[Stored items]
((

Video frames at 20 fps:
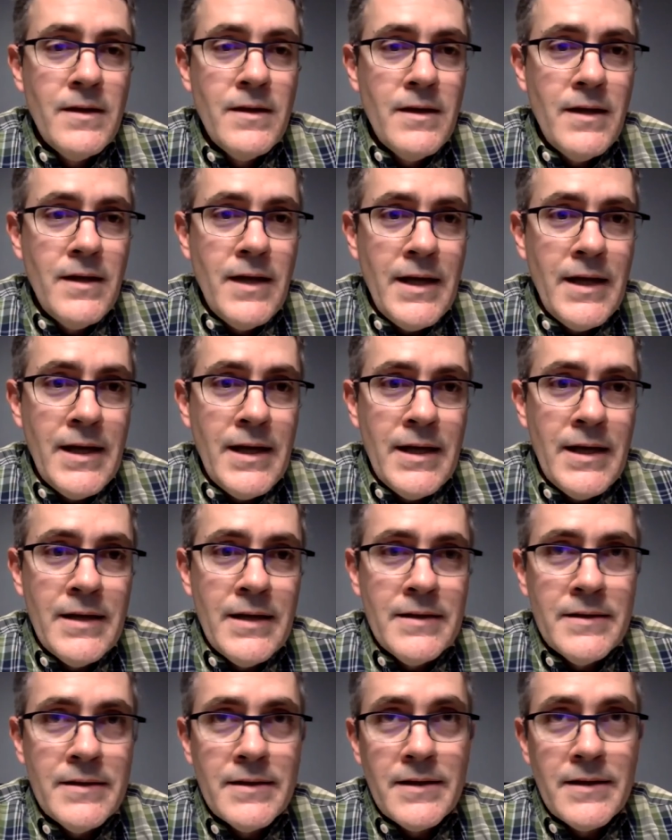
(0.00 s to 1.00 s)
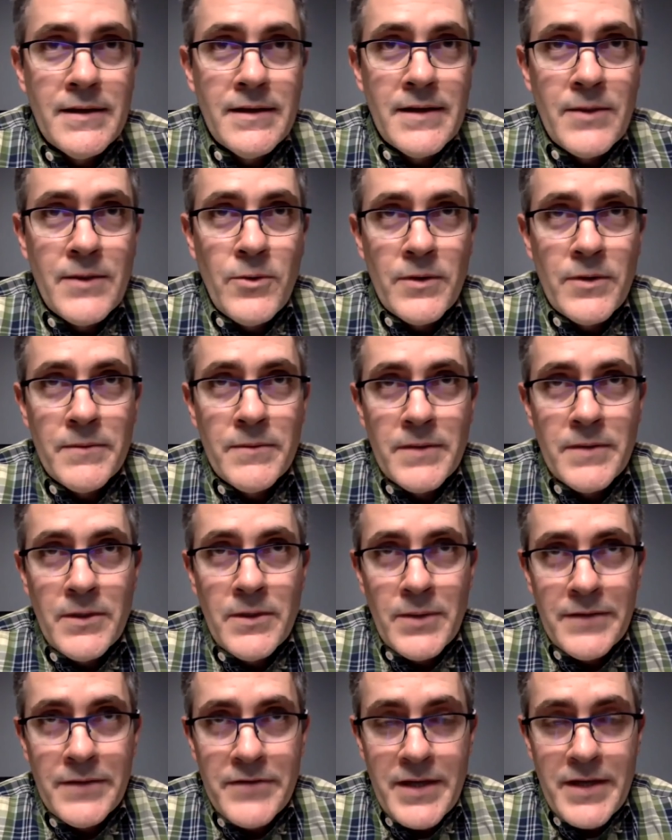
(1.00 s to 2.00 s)
and uh, they want to you know
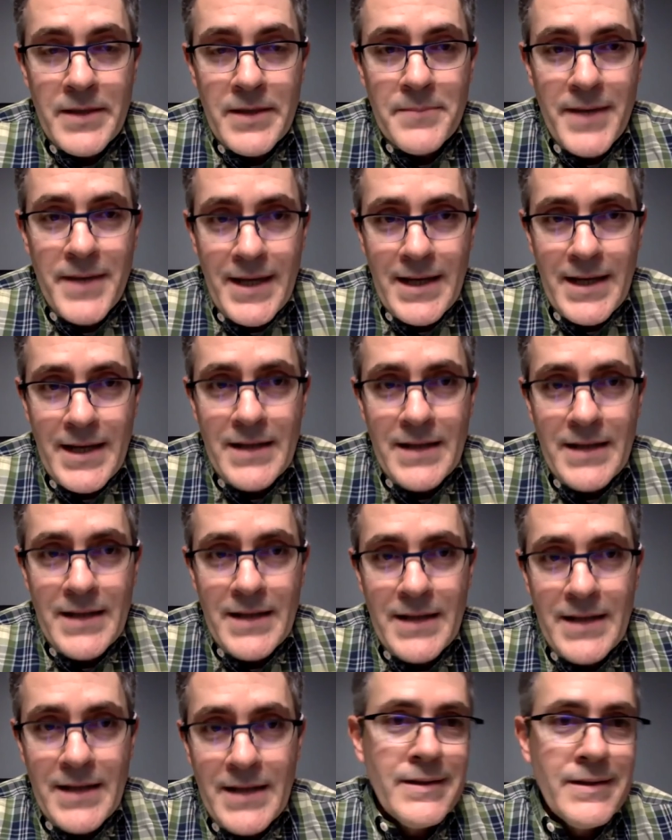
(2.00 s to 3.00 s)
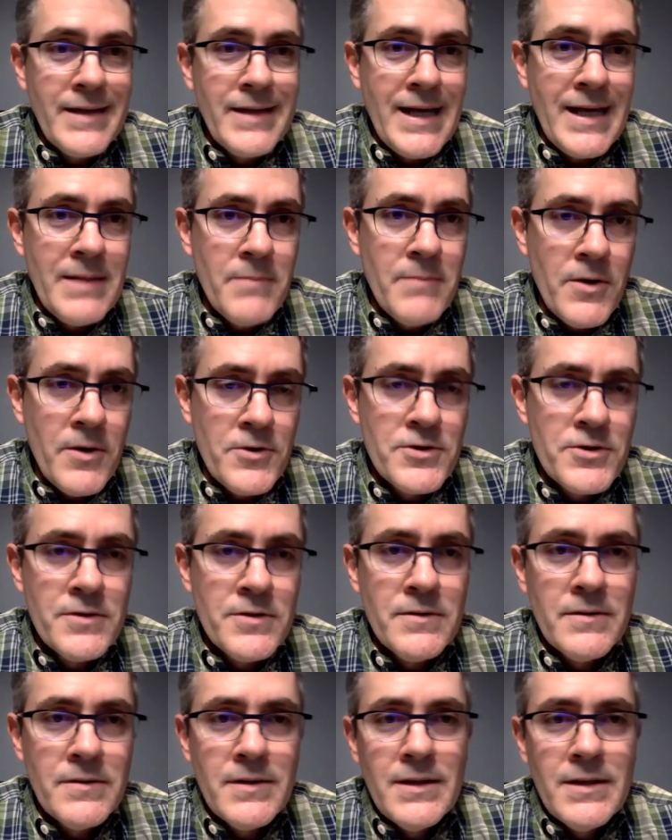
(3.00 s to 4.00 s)
alleviate pain. They want to gain
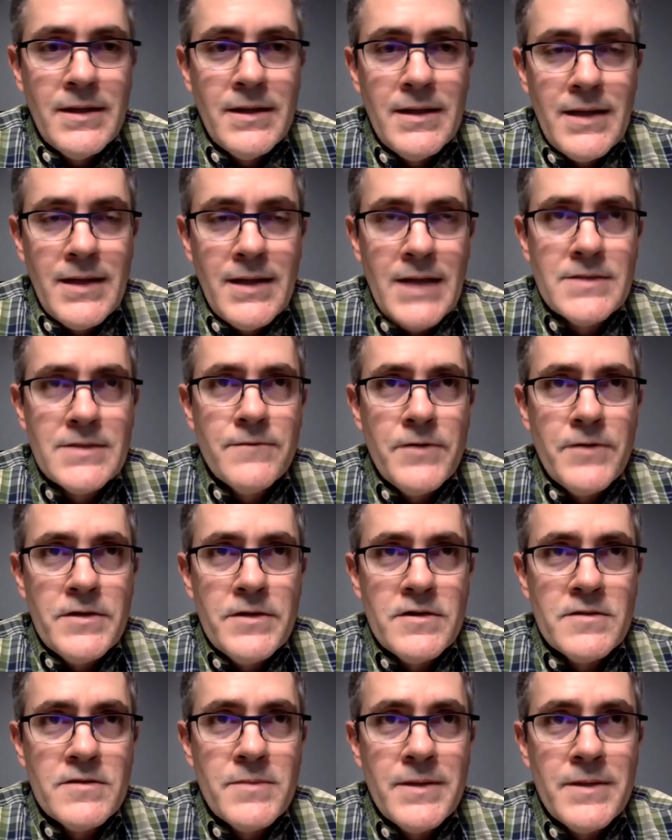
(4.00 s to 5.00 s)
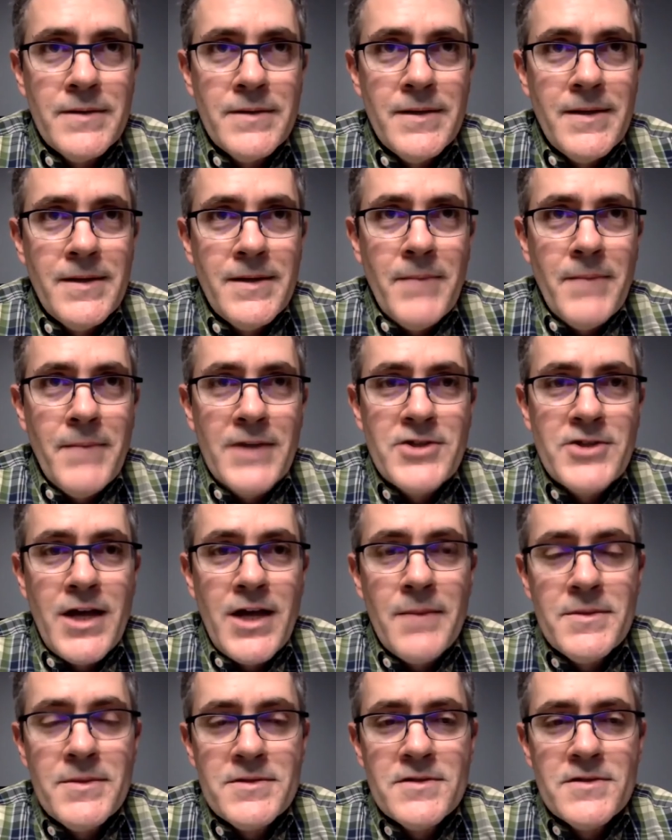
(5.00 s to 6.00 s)
motion. Lots of reasons, but my
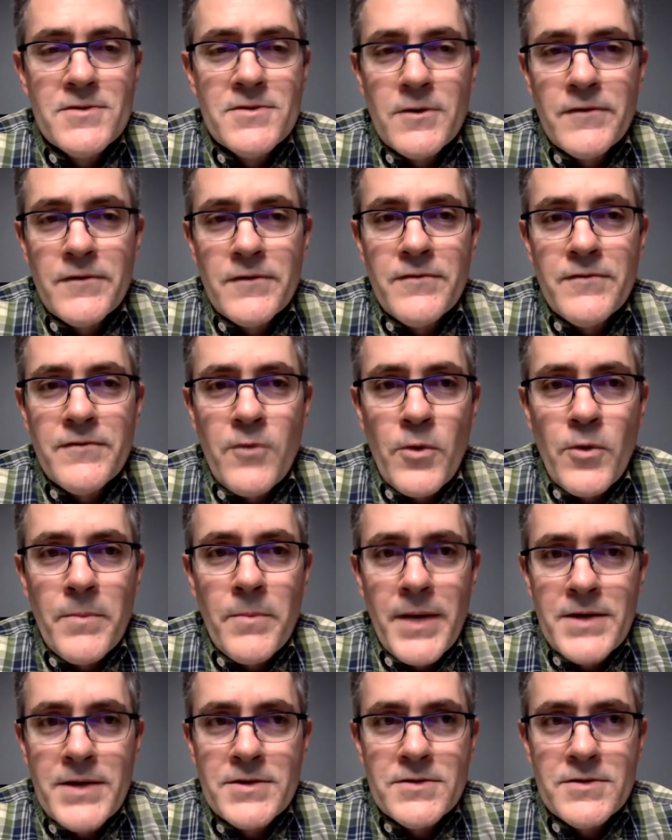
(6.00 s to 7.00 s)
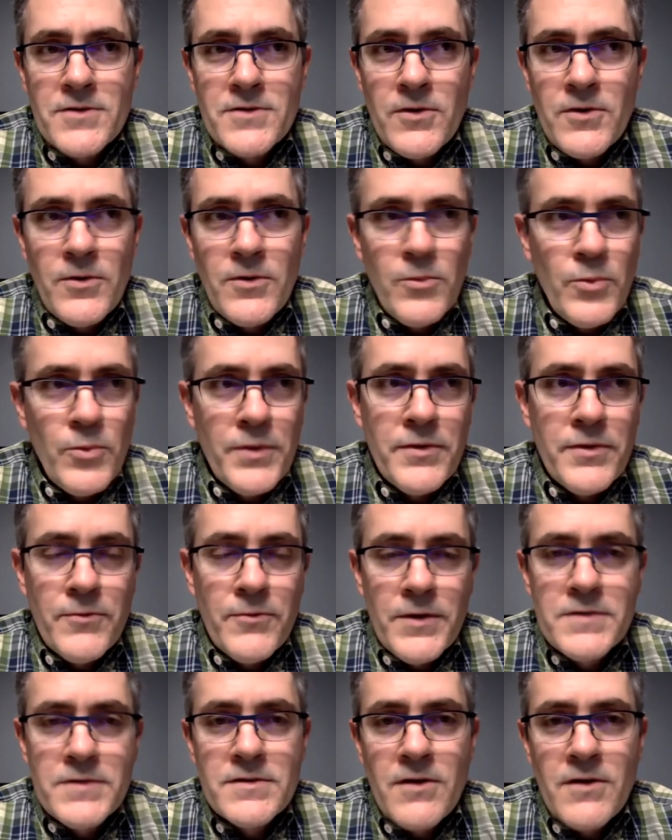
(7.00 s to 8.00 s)
job is to sort of inform patients on what the
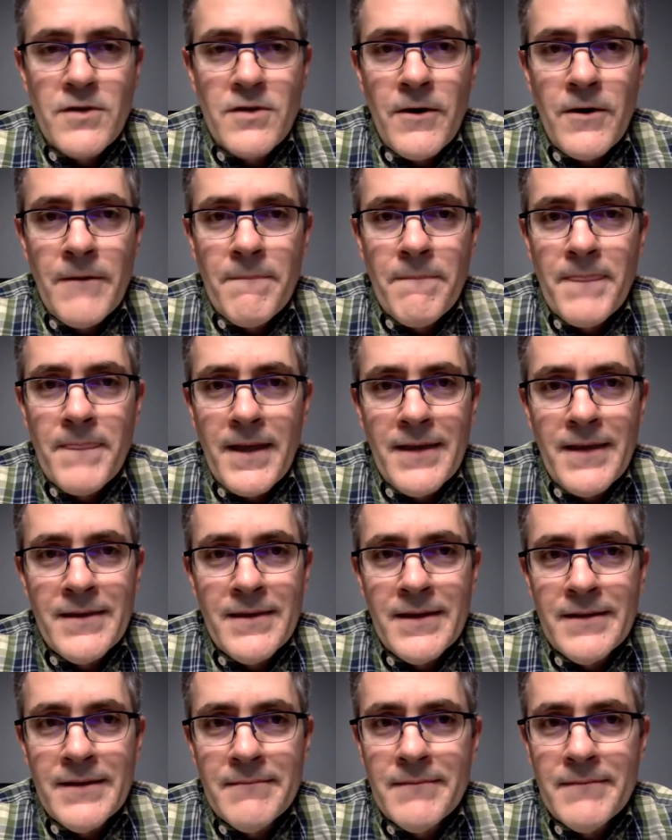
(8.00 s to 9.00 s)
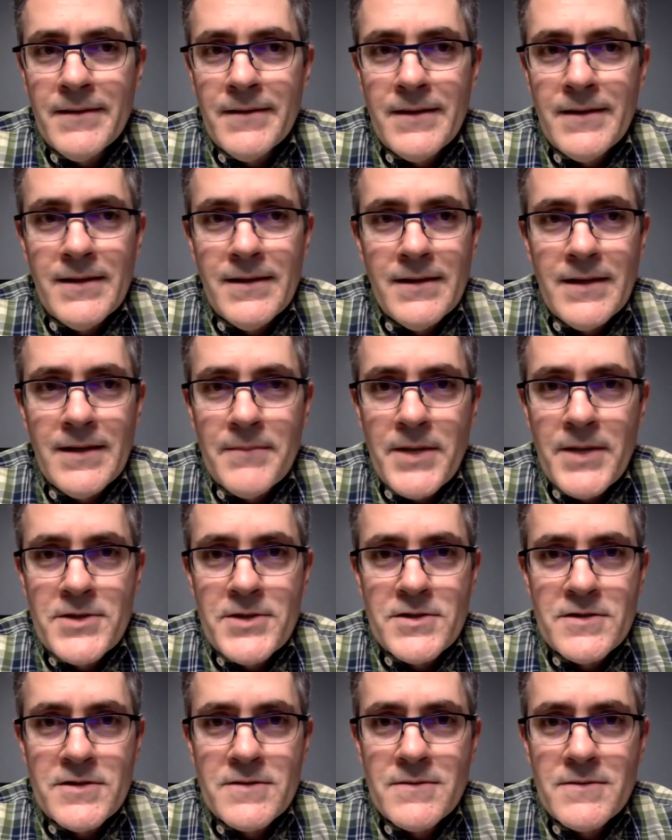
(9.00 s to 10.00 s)
risks are and then let
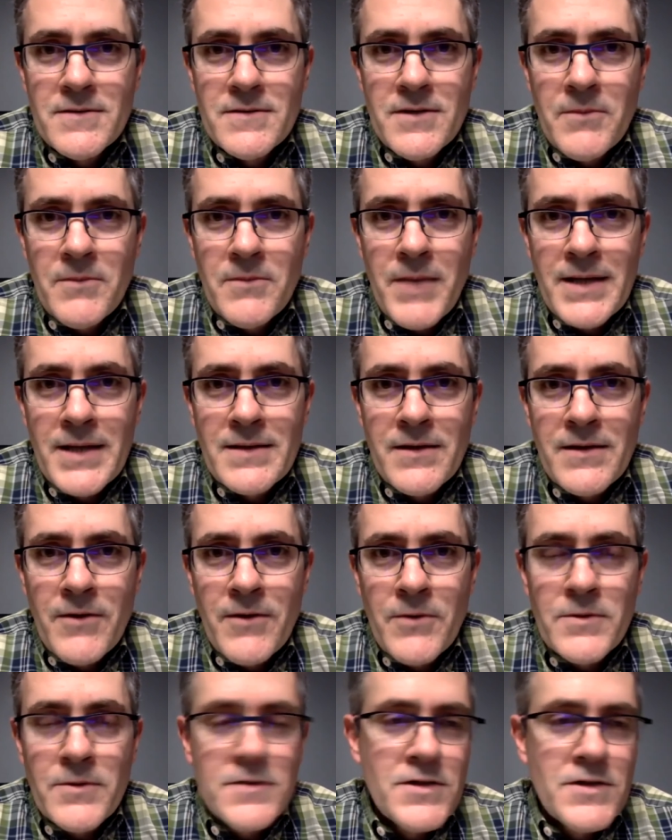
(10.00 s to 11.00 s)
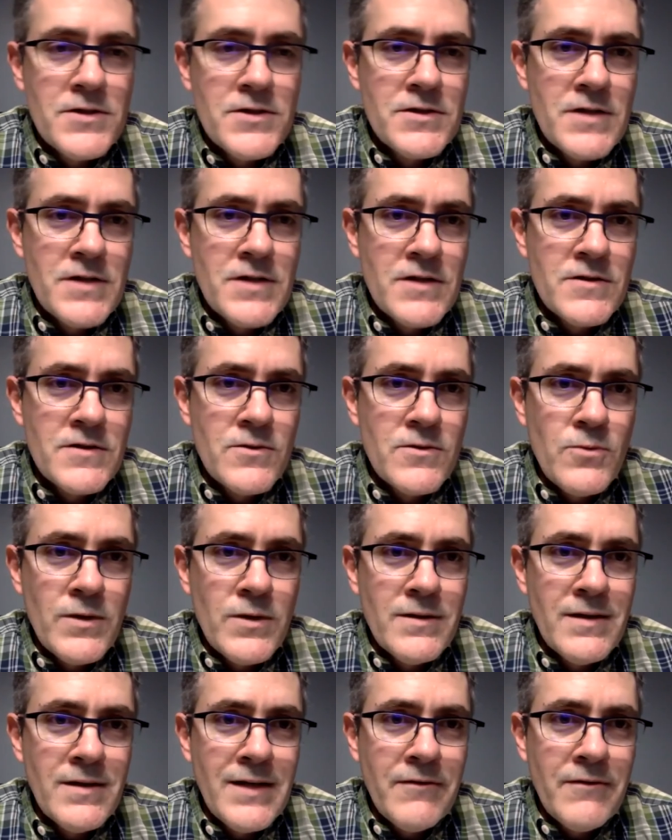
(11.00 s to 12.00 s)
patients you know make their own decision as to what
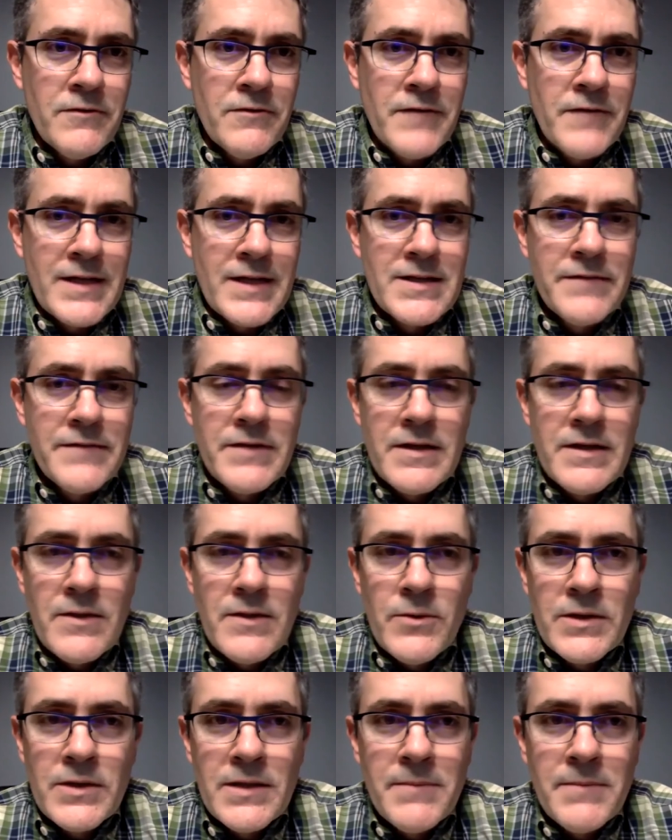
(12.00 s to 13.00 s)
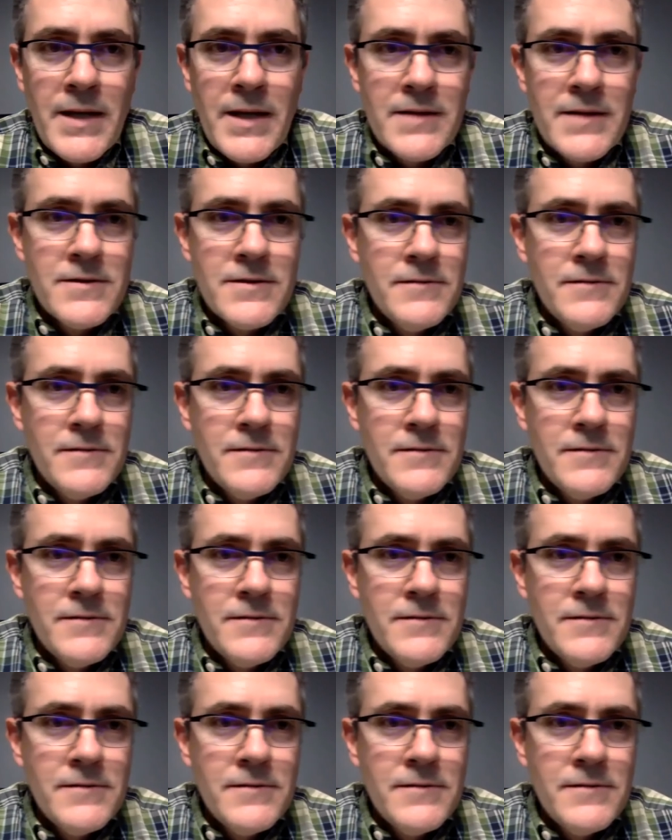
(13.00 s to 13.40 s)
level of activity they want to get back to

))

Exercise goal =
Go to the line that contains "(9.00 s to 10.00 s)" and copy it and every line after it through the end of the entries, exactly, without the pictures.

Written reply =
(9.00 s to 10.00 s)
risks are and then let
(10.00 s to 11.00 s)
(11.00 s to 12.00 s)
patients you know make their own decision as to what
(12.00 s to 13.00 s)
(13.00 s to 13.40 s)
level of activity they want to get back to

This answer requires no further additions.